> [Task instructions] Once the pictures have been excluded, set down each remaining entry word for word.

> [Source material]
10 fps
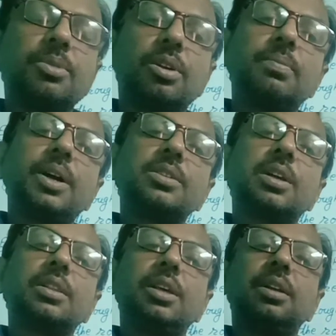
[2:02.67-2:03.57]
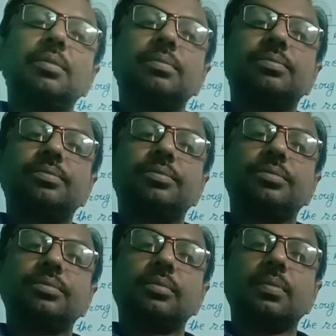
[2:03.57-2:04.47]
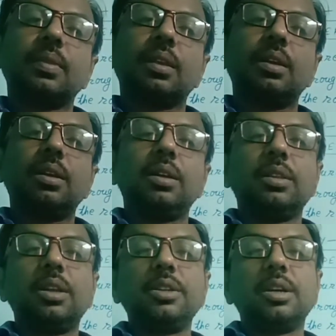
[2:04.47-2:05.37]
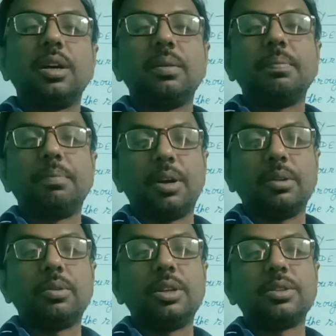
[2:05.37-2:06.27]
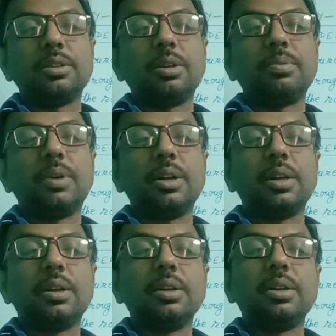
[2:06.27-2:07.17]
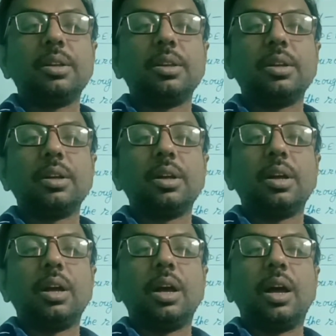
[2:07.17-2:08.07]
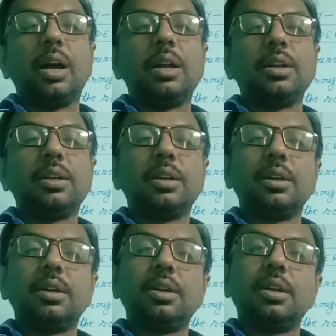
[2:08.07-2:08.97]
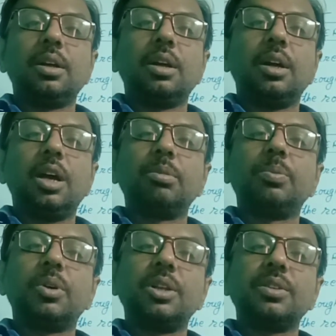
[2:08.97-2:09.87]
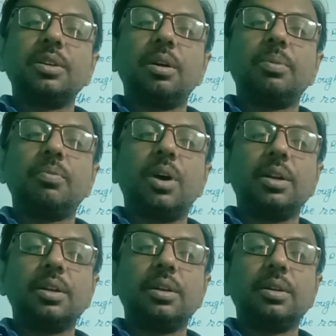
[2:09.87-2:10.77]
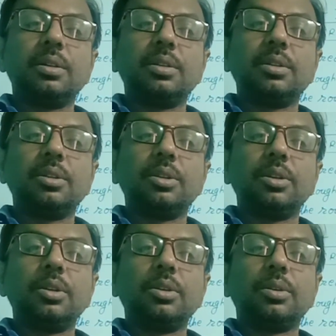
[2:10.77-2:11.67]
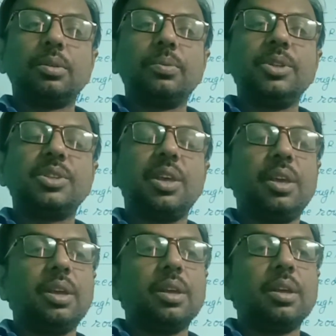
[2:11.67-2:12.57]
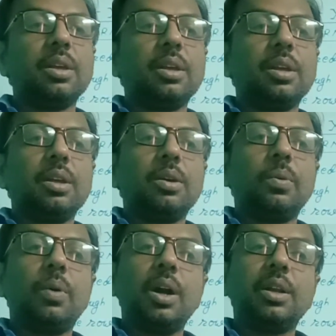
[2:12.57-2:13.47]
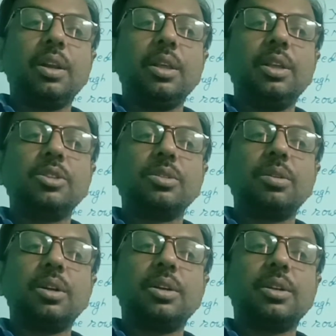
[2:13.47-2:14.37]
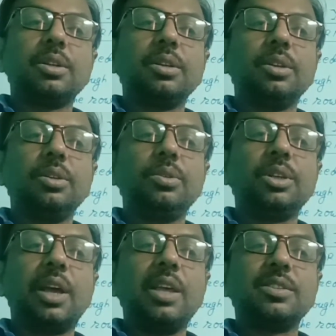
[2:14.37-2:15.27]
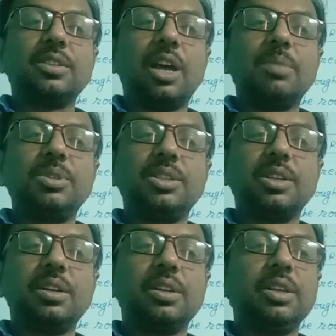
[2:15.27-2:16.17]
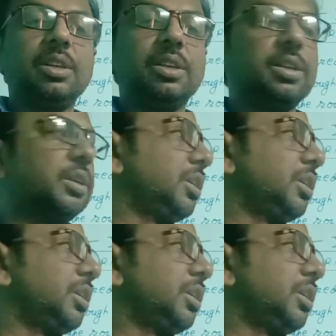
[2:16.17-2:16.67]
drawbacks are there. There is a percolation of water and evaporation of water. So we say water is not utilized efficiently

> [Task answer]
10 fps
[2:02.67-2:03.57]
[2:03.57-2:04.47]
[2:04.47-2:05.37]
[2:05.37-2:06.27]
[2:06.27-2:07.17]
[2:07.17-2:08.07]
[2:08.07-2:08.97]
[2:08.97-2:09.87]
[2:09.87-2:10.77]
[2:10.77-2:11.67]
[2:11.67-2:12.57]
[2:12.57-2:13.47]
[2:13.47-2:14.37]
[2:14.37-2:15.27]
[2:15.27-2:16.17]
[2:16.17-2:16.67]
drawbacks are there. There is a percolation of water and evaporation of water. So we say water is not utilized efficiently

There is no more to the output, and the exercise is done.